# Task description
Set down all of the entries below exactly, and omit the pictures.

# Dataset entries
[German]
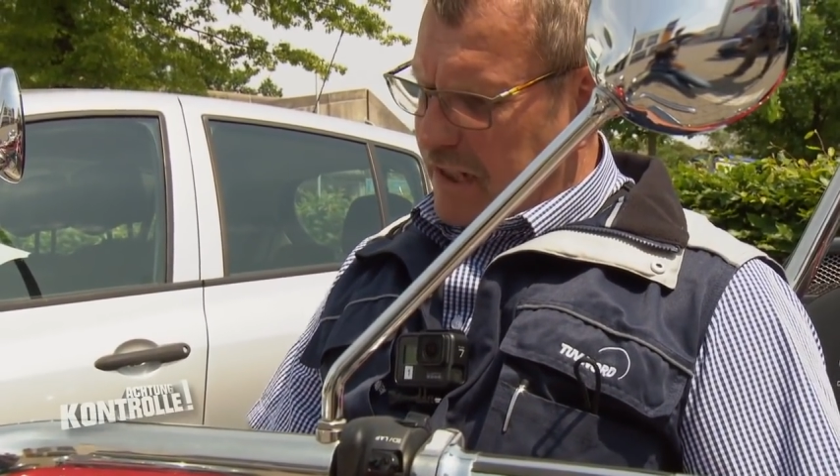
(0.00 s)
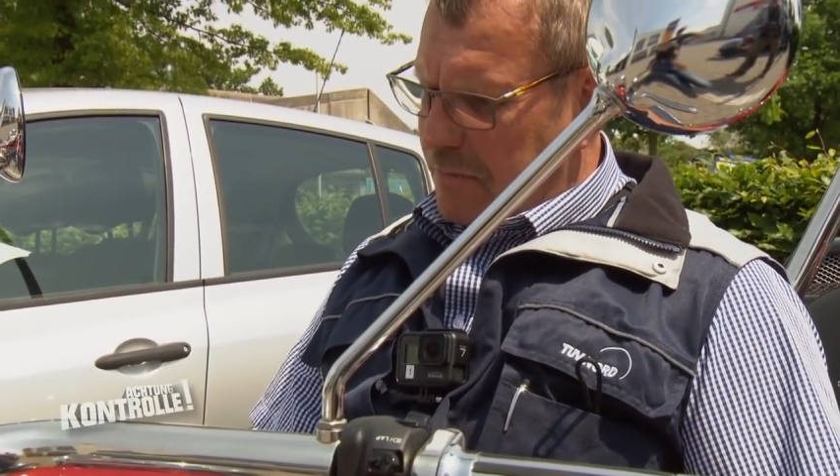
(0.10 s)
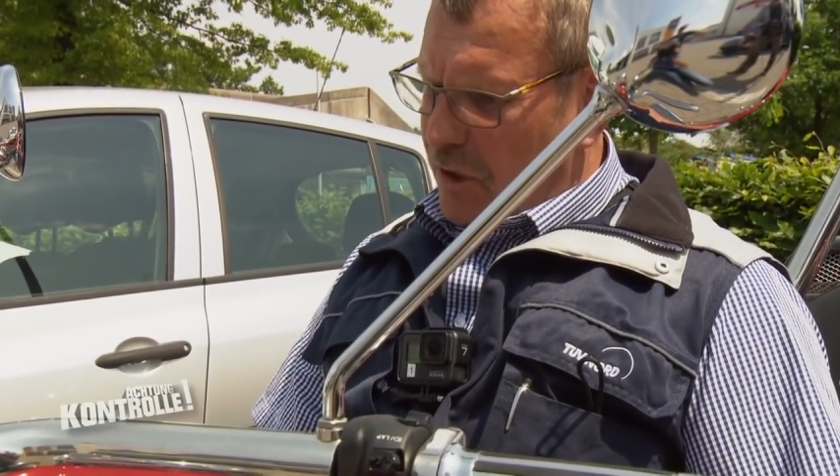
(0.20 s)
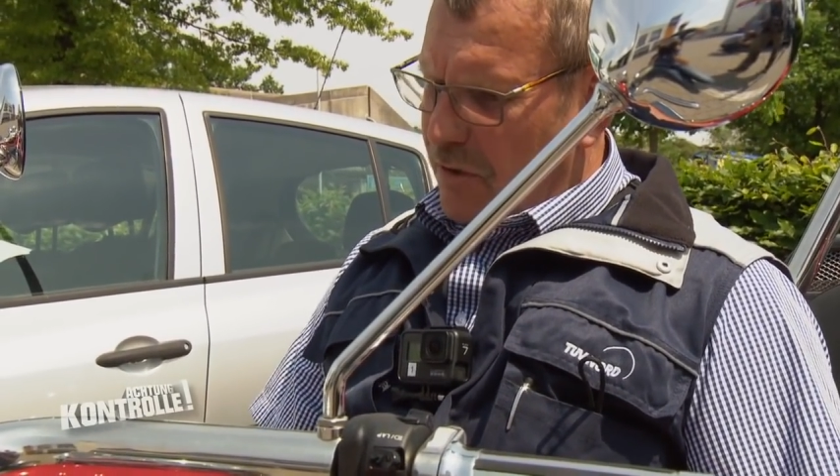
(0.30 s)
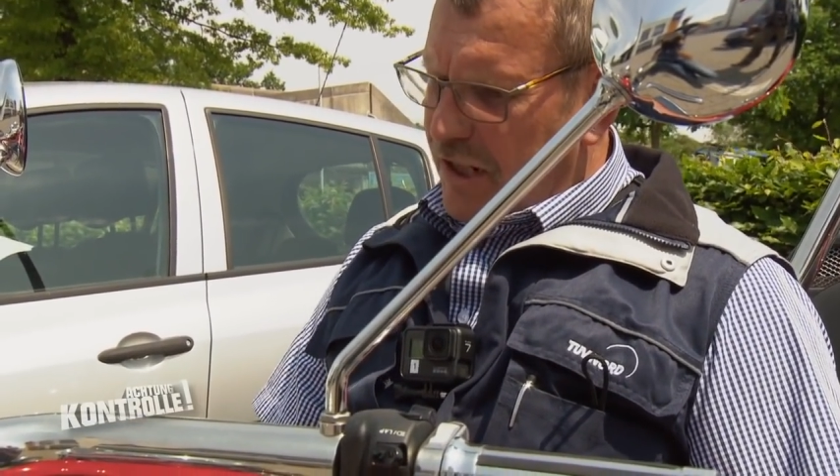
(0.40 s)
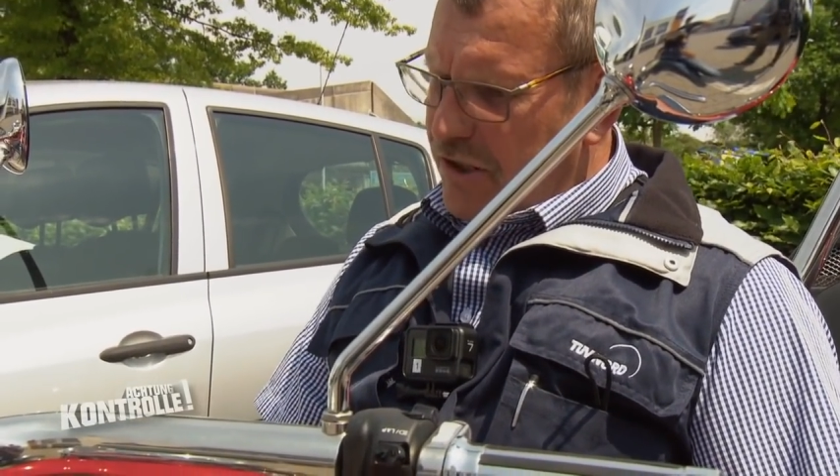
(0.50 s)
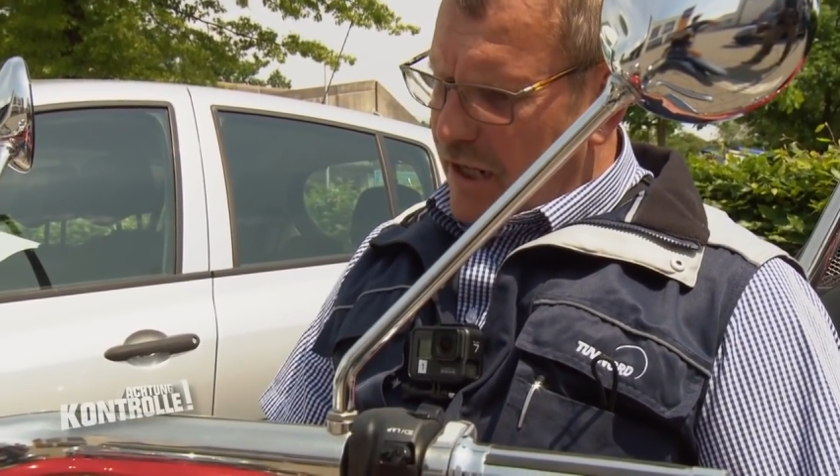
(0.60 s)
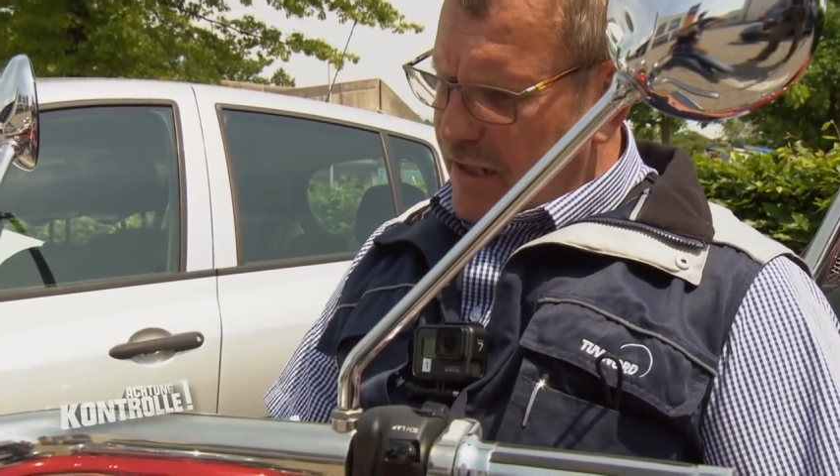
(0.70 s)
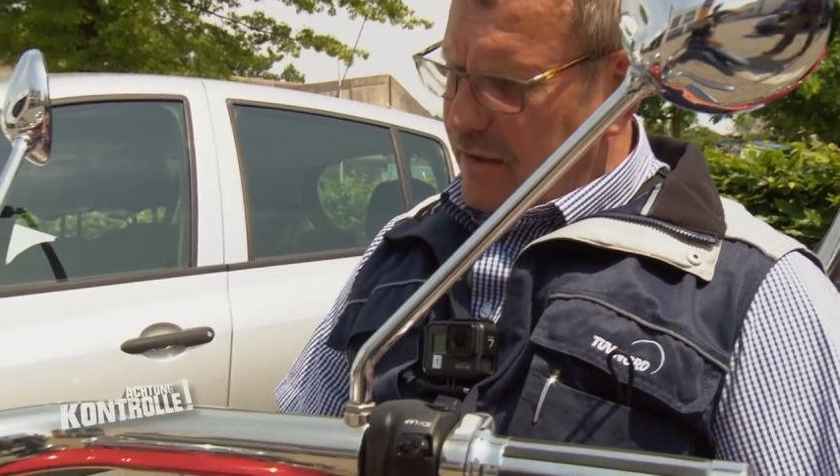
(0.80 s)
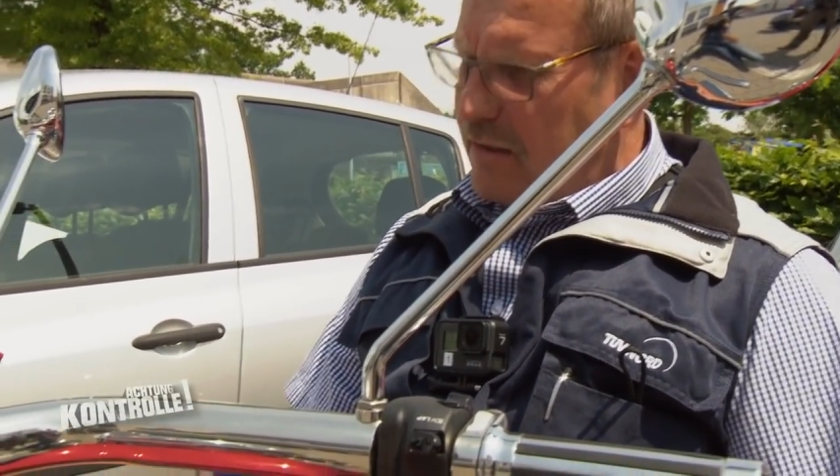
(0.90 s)
Tiptronic
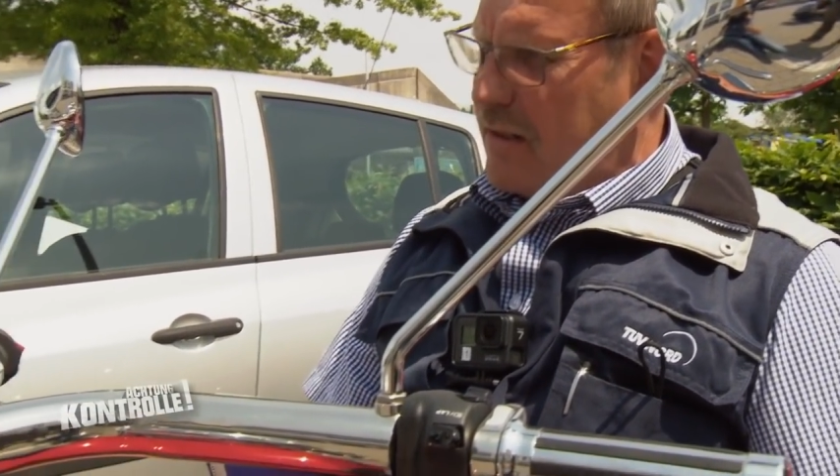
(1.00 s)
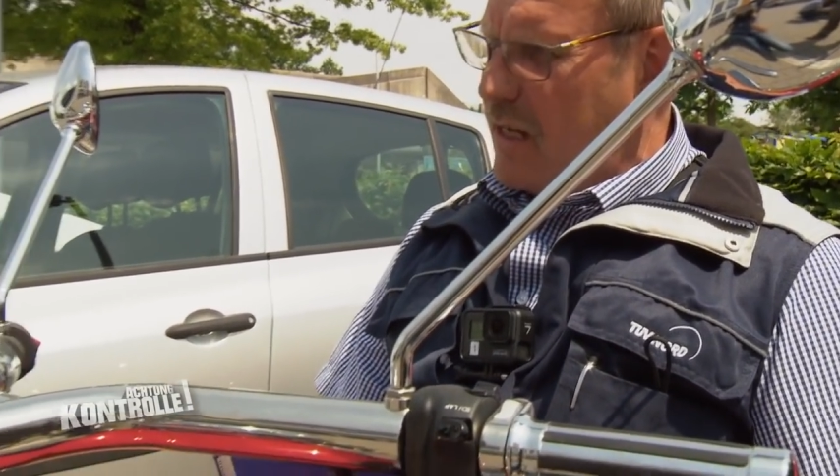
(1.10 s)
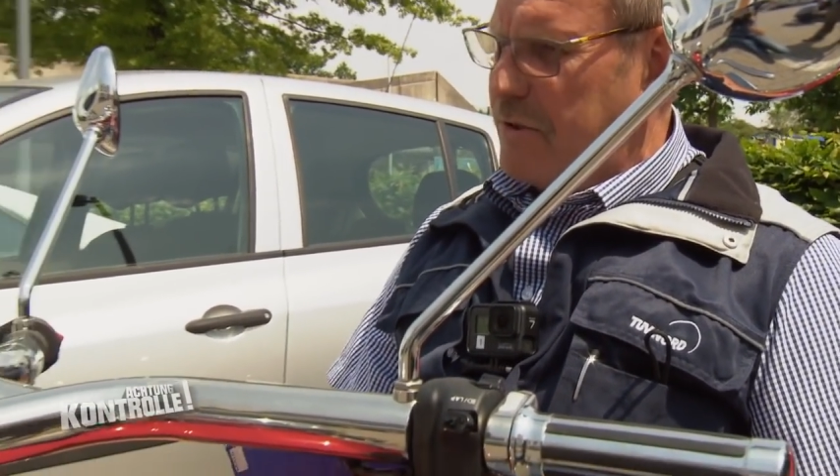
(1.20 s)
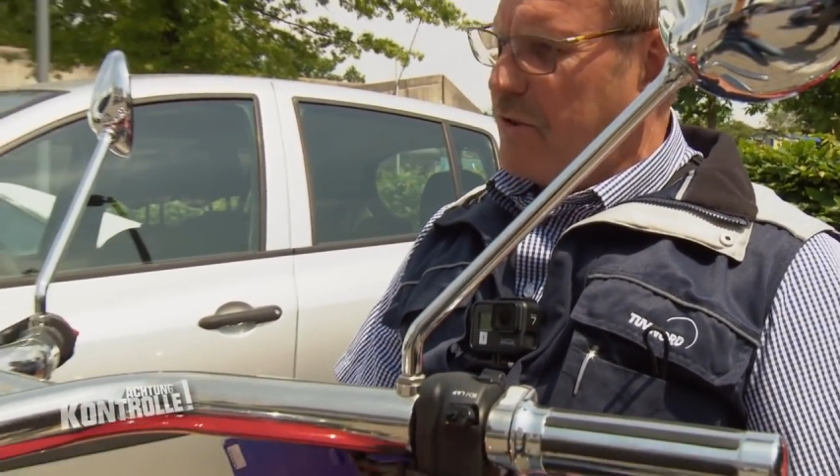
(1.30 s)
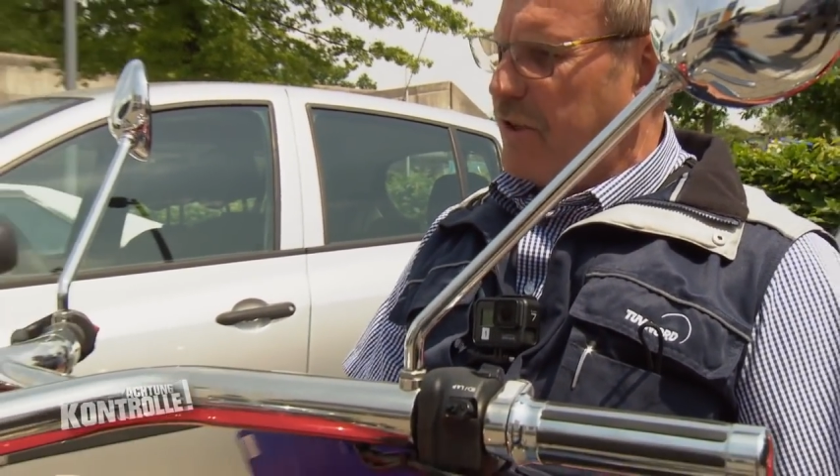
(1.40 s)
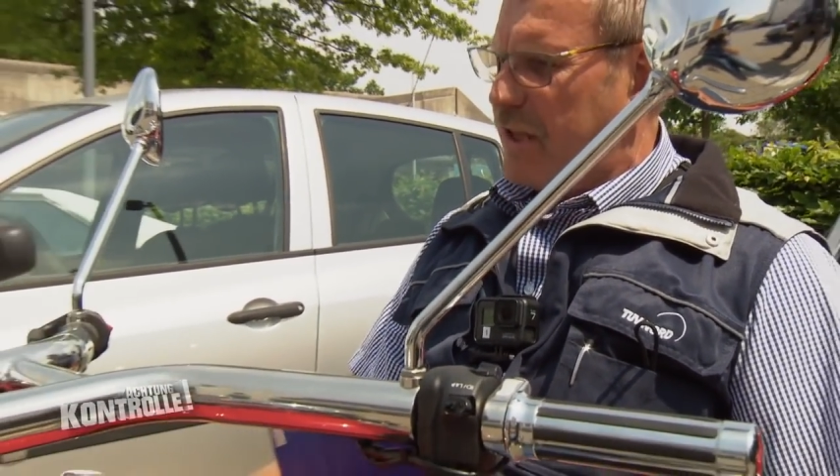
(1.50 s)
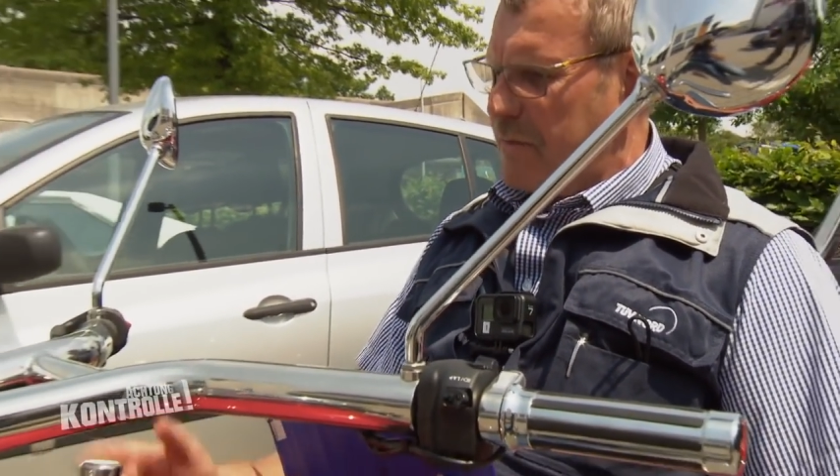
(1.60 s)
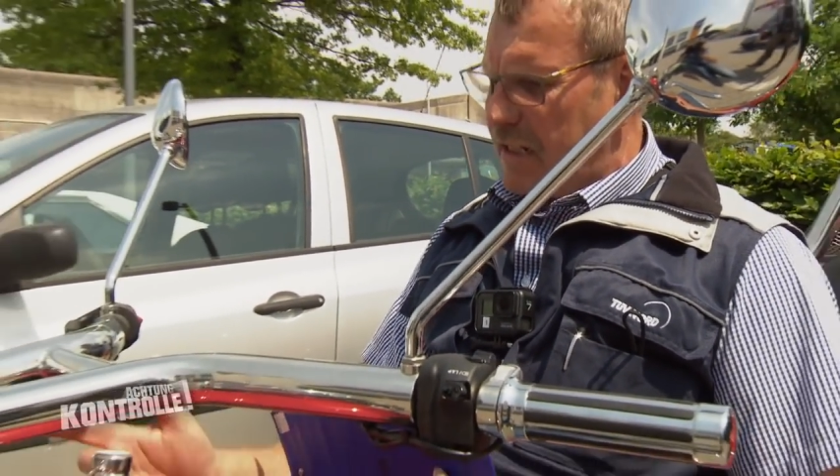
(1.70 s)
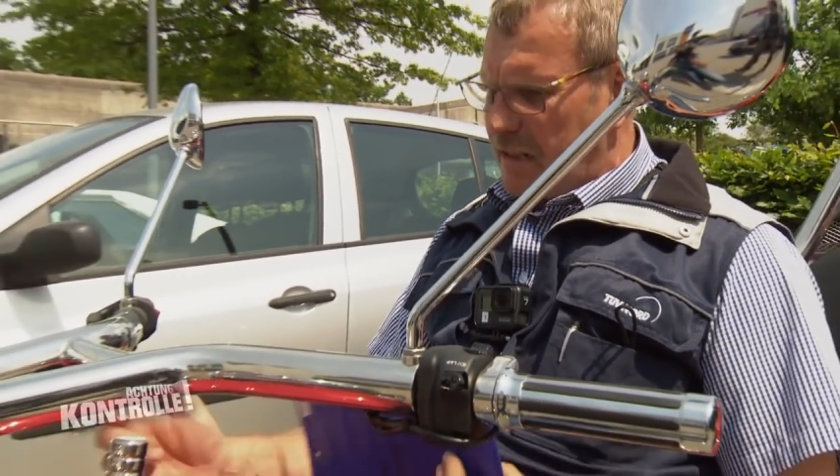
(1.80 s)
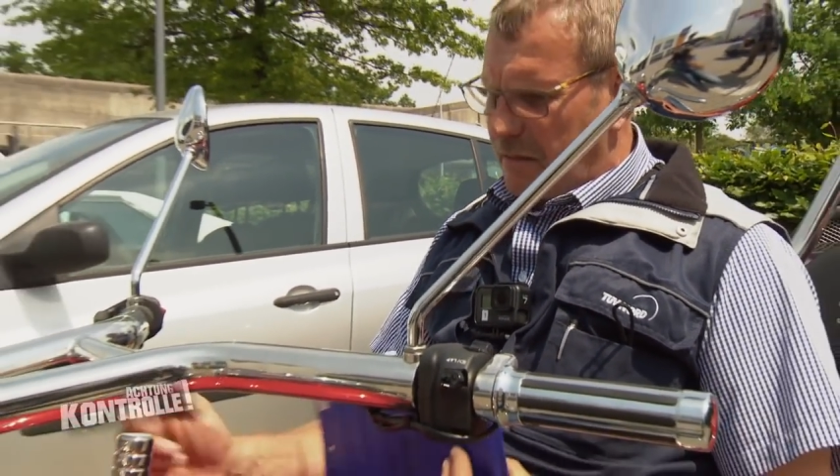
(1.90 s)
schalten, habe ich noch nicht gemacht,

# The completed task
[German]
(0.00 s)
(0.10 s)
(0.20 s)
(0.30 s)
(0.40 s)
(0.50 s)
(0.60 s)
(0.70 s)
(0.80 s)
(0.90 s)
Tiptronic
(1.00 s)
(1.10 s)
(1.20 s)
(1.30 s)
(1.40 s)
(1.50 s)
(1.60 s)
(1.70 s)
(1.80 s)
(1.90 s)
schalten, habe ich noch nicht gemacht,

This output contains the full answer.